- [PROBLEM STATEMENT]:
Note every line in the entries that contains the string "video", and copy it.
INFORMATION SUPPLIED Block Start
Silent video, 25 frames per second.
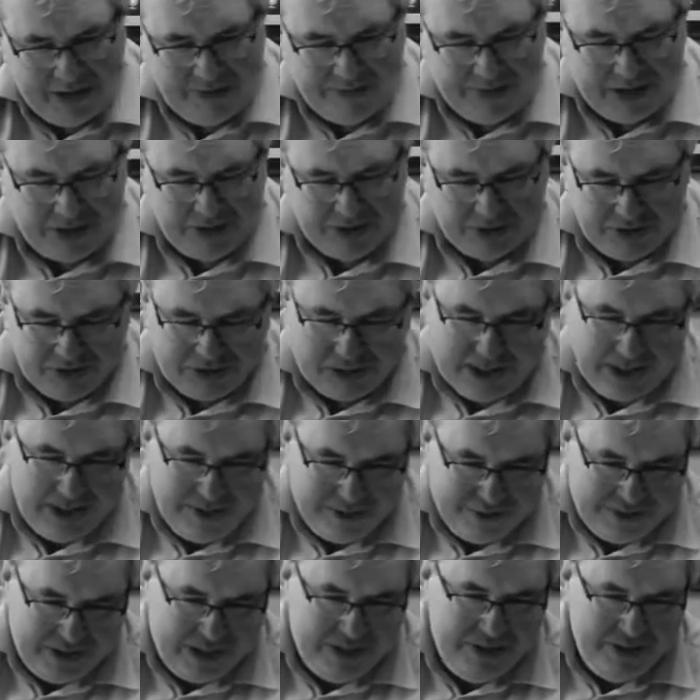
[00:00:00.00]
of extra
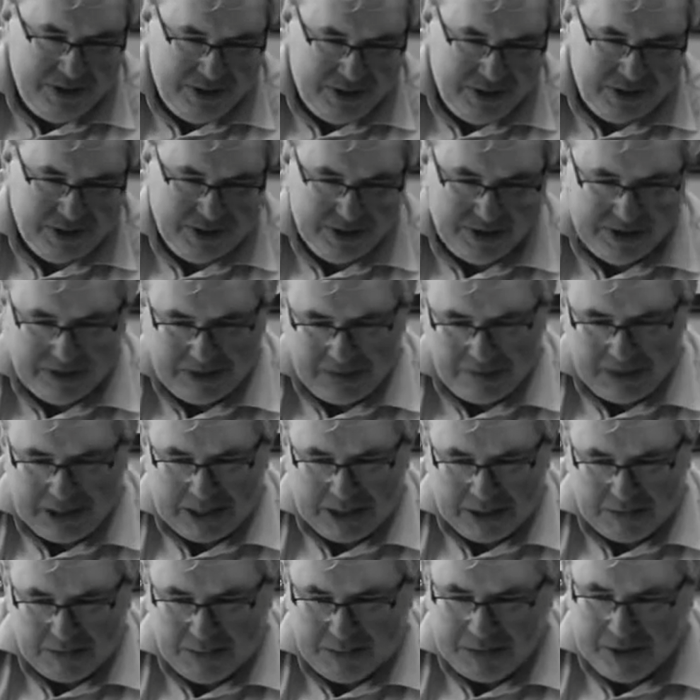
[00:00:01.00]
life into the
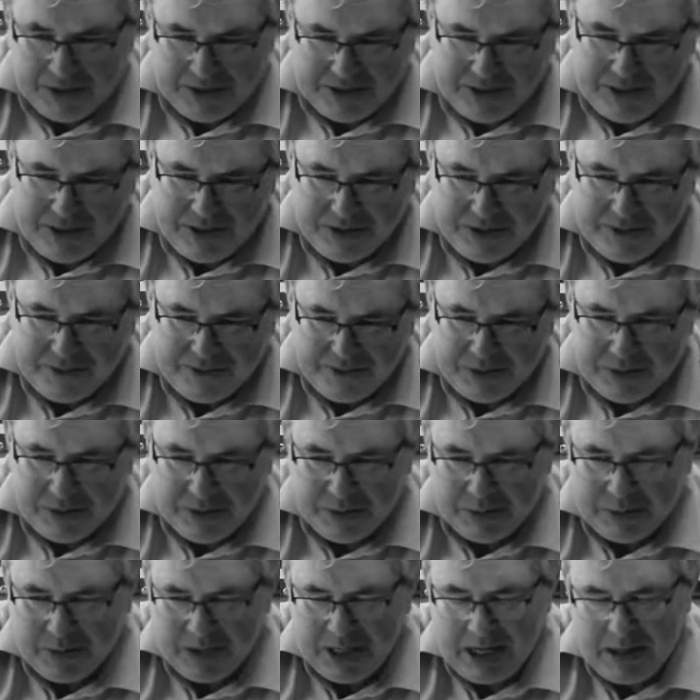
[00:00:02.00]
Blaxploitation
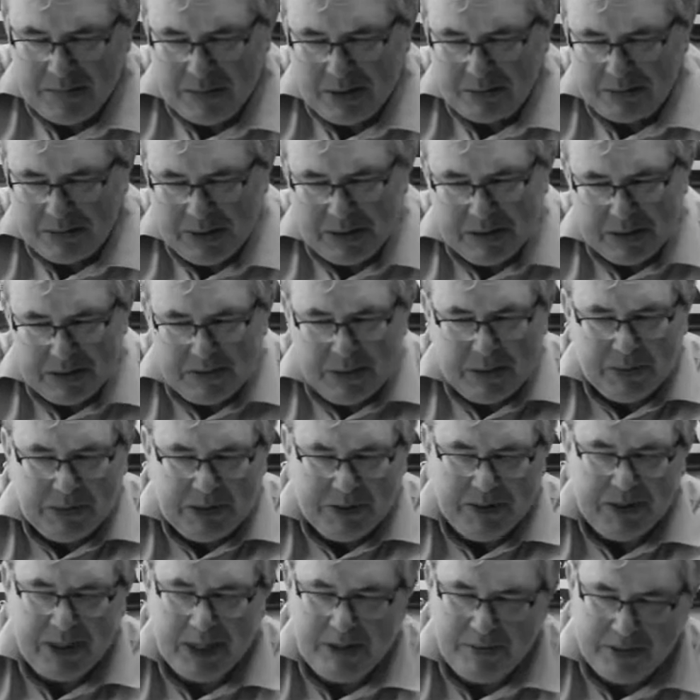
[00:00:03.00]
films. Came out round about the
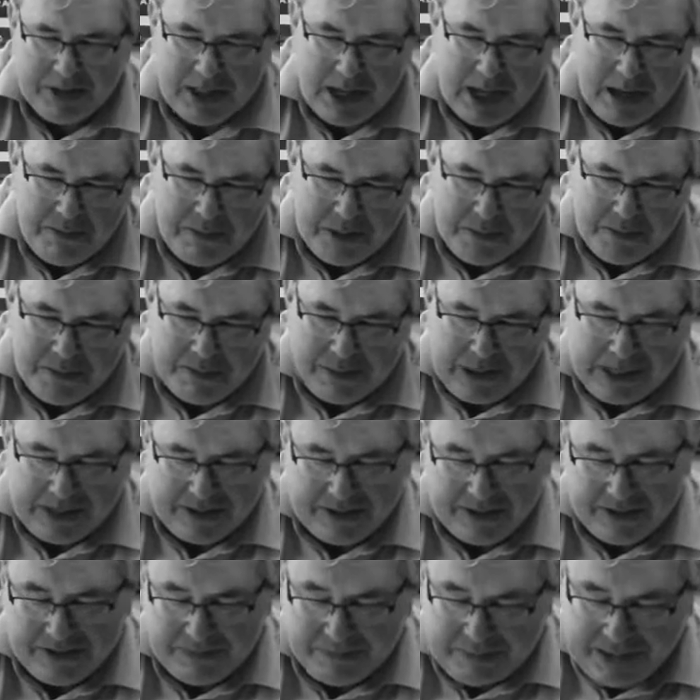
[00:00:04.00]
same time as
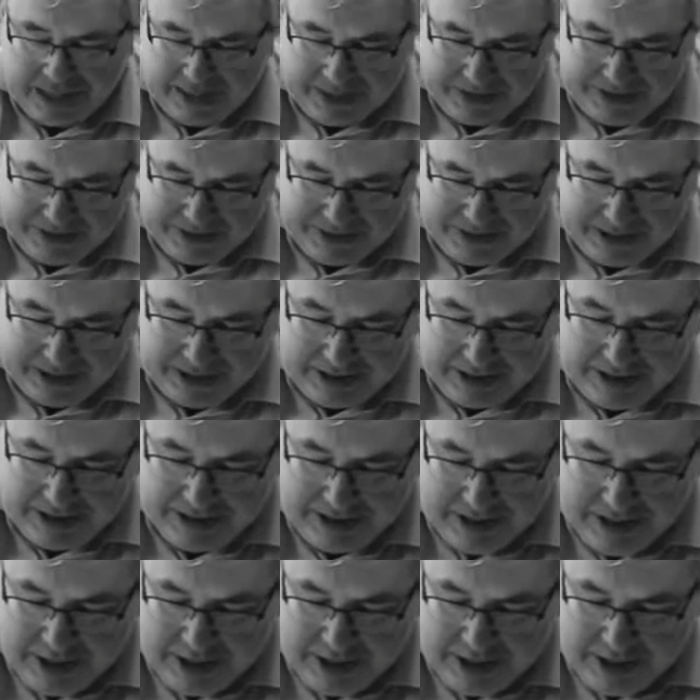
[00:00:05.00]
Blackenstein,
INFORMATION SUPPLIED Block End
INFORMATION SUPPLIED Block Start
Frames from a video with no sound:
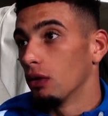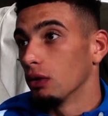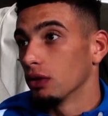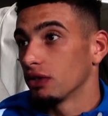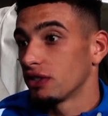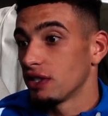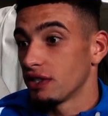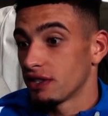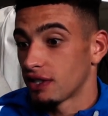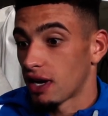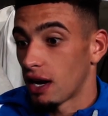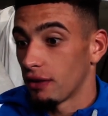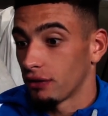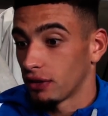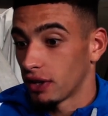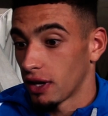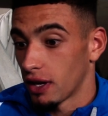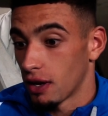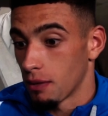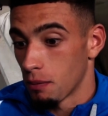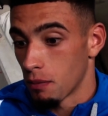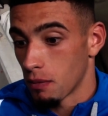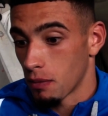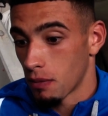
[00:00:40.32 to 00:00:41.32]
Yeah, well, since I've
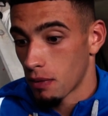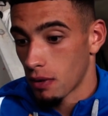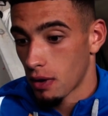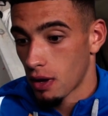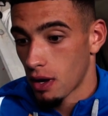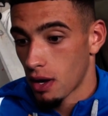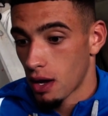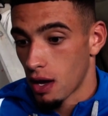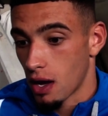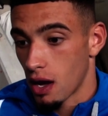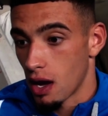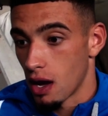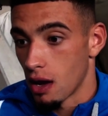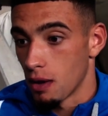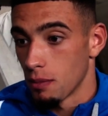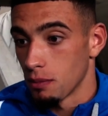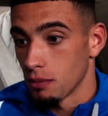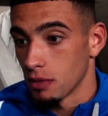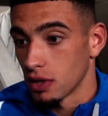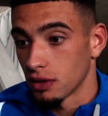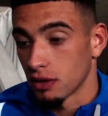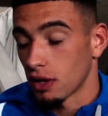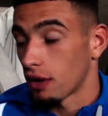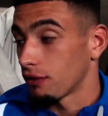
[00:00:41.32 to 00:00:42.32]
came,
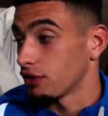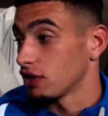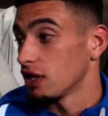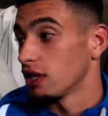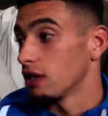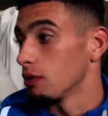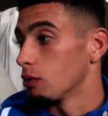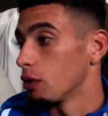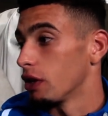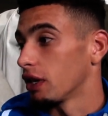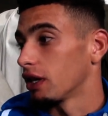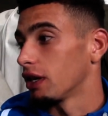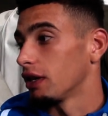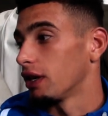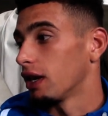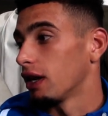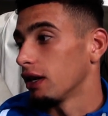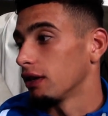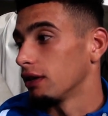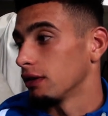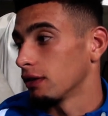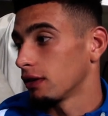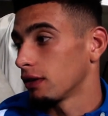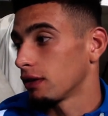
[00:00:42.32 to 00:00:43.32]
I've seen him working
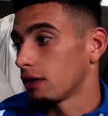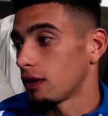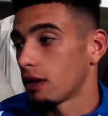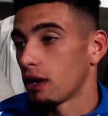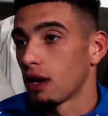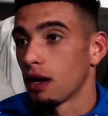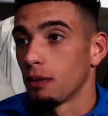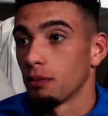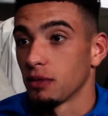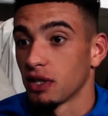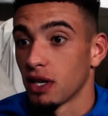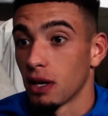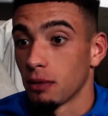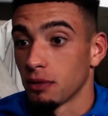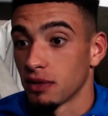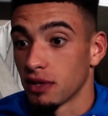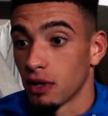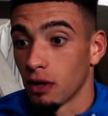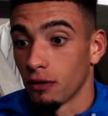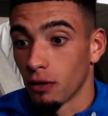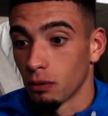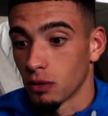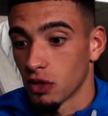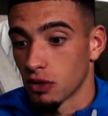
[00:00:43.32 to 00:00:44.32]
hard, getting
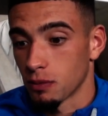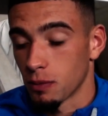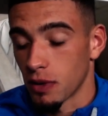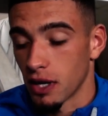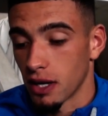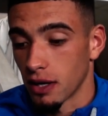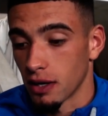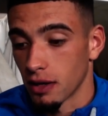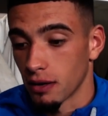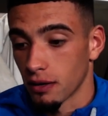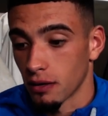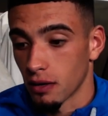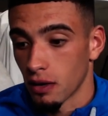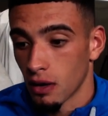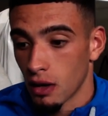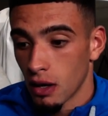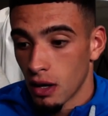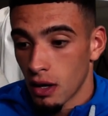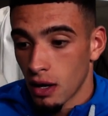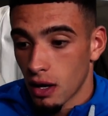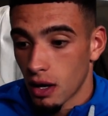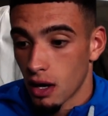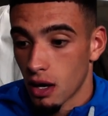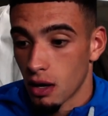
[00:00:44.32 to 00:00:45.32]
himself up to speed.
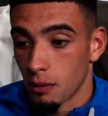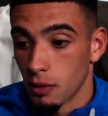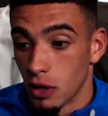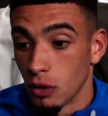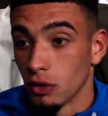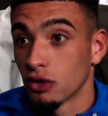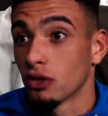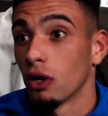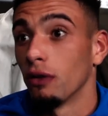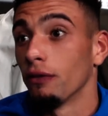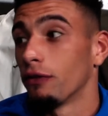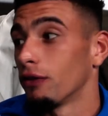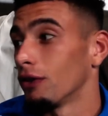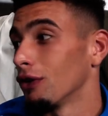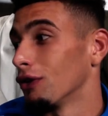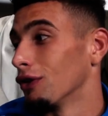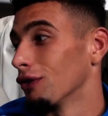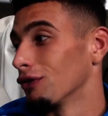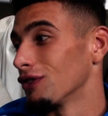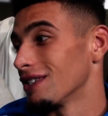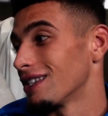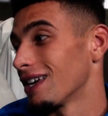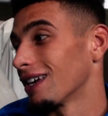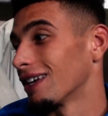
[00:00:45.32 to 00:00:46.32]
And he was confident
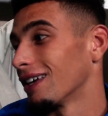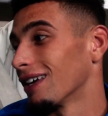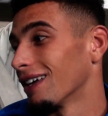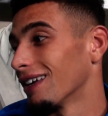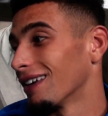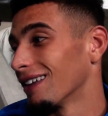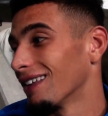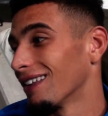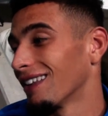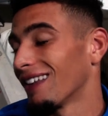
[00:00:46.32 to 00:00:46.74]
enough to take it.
INFORMATION SUPPLIED Block End
- [SOLUTION TO THE PROBLEM]:
Silent video, 25 frames per second.
Frames from a video with no sound:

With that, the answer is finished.